- Unsolicited requests to review books utterly unrelated to my reviewing interests. Mercifully they have been few, perhaps because of the link to “How I Choose Books to Review” in my “About” page.
- Publicists at publishing houses who don’t respond to requests for review copies. Even a note saying, “thanks, but our review copies are limited to…” or “thanks, but we have already sent our allotted review copies.” I’m a person and not a bot and am interested in reviewing one of your books and talking about it with my network.
- Books with important things to say, that unfortunately are said badly. One person commented yesterday, “I’ve wondered if reviewers get books that they just really have a hard time reading, whether due to writing quality, subject matter, or for some other reason, but they have to slog through regardless to produce a fair review. It would take a lot of the joy out of reading.” Yes.
- Books that really should have remained articles but were padded out. Ten chapters that are variations on a theme with different stories. OK, I get it, already!

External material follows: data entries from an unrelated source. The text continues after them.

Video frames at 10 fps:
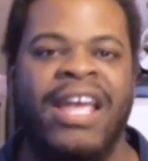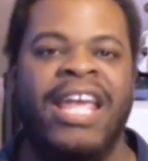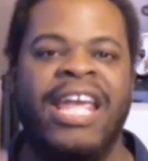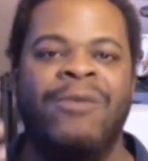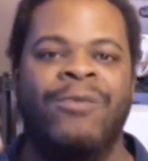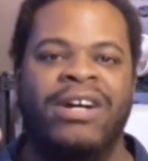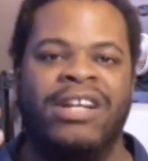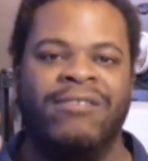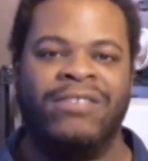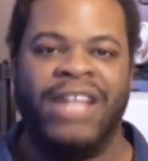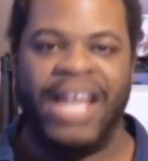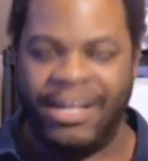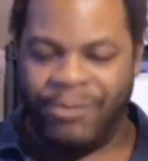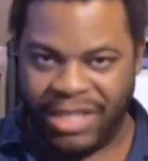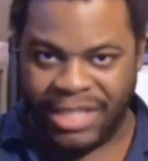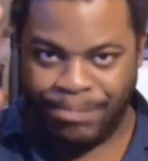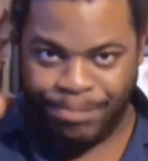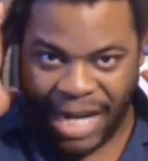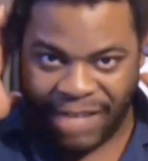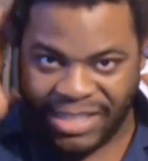he would have landed with the
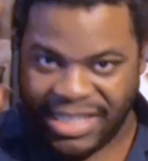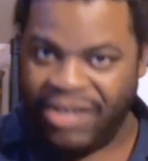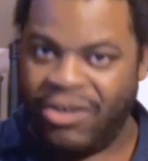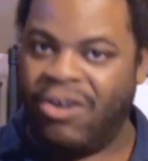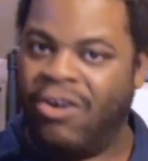back of his headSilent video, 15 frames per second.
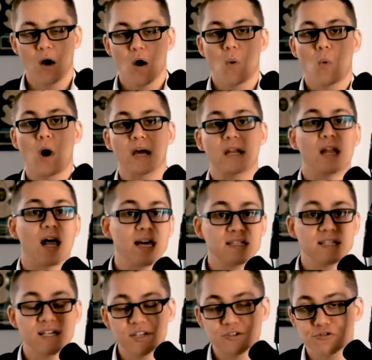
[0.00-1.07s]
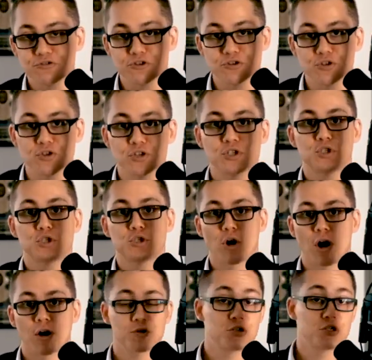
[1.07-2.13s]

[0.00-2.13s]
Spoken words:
Well, I'd like to introduce you to John.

- People who ask questions about a book without reading my review. They don’t want to spend a couple minutes actually reading the review. I wonder if it occurred to them how much time goes into the reading of a book, and then writing a review that distills a book into a couple minutes reading? I’m happy to take time to respond to questions and comments about a review someone has read. But it seems insulting to ask me to take time to tell them what they could have found if they took the time to read the review.
- I don’t like it when people try to hi-jack comments on a post to promote their own blog, or book, or make off-topic comments. No one likes people who do this at a party. What makes people think it is OK online?

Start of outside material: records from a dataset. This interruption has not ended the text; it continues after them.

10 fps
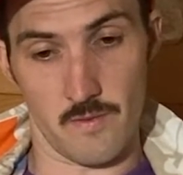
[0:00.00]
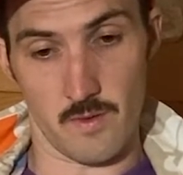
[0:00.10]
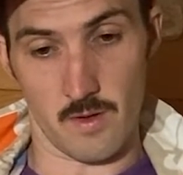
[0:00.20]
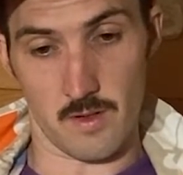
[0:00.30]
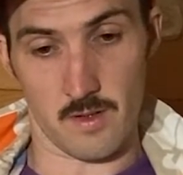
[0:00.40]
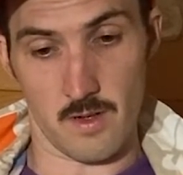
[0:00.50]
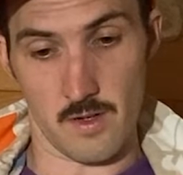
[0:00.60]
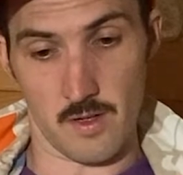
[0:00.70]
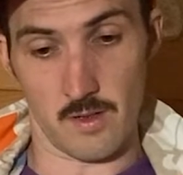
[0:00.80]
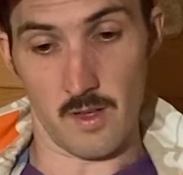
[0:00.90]
Ford
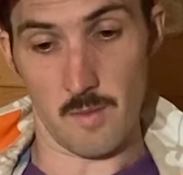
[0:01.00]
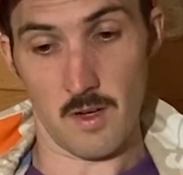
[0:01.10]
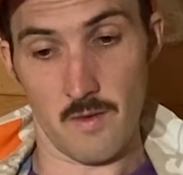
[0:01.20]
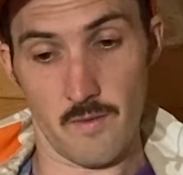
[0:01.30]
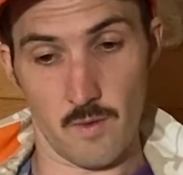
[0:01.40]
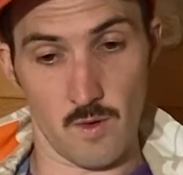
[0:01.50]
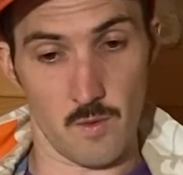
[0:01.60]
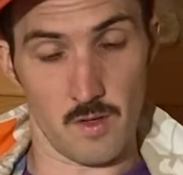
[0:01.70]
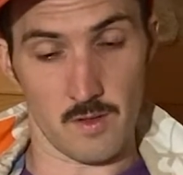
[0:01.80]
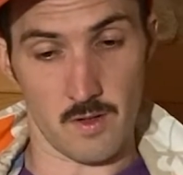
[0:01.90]
Excursion Limited
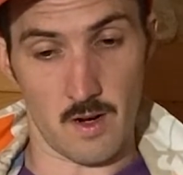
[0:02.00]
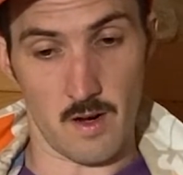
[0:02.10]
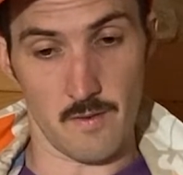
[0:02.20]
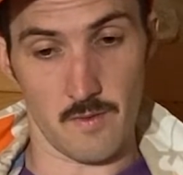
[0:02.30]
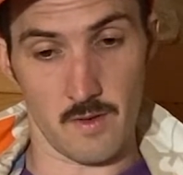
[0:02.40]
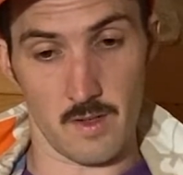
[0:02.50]
4-wheel drive.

- There are people who argue with you about a book whose point of view they don’t agree with. It’s fine to engage me when you disagree with my assessment of a book. But if you disagree with the content of the book, your argument is with the author.
- Finally, I’m not a fan of e-galleys, especially the ones that expire. Worse is when they mix capitalization and lower case and weird formatting to prevent distribution. dO yOu like ReadIng senTences like thiS? I don’t have a tablet other than a Kindle. If you send an e-galley in an Adobe Digital Edition or epub format, the only way I can read it is by squinting at my phone. A print copy, even an advanced review copy, costs more, but it tells me you value the publisher-reviewer relationship. An e-galley doesn’t.
Apart from the last, most of these things happen rarely. E-galleys seem to be becoming more the rule than the exception. Most publicists respond quickly, usually positively and graciously when they can’t send the book I’m requesting. Most commenters read the reviews and take the conversation I’ve started in my review further. I enjoy most of the books I read–relatively few are a slog.
I think, on balance, book people, whether they write, publish, sell, review, or read, value and respect each other as well as sharing a common love–books! I think all of us realize that we need each other to sustain a reading culture.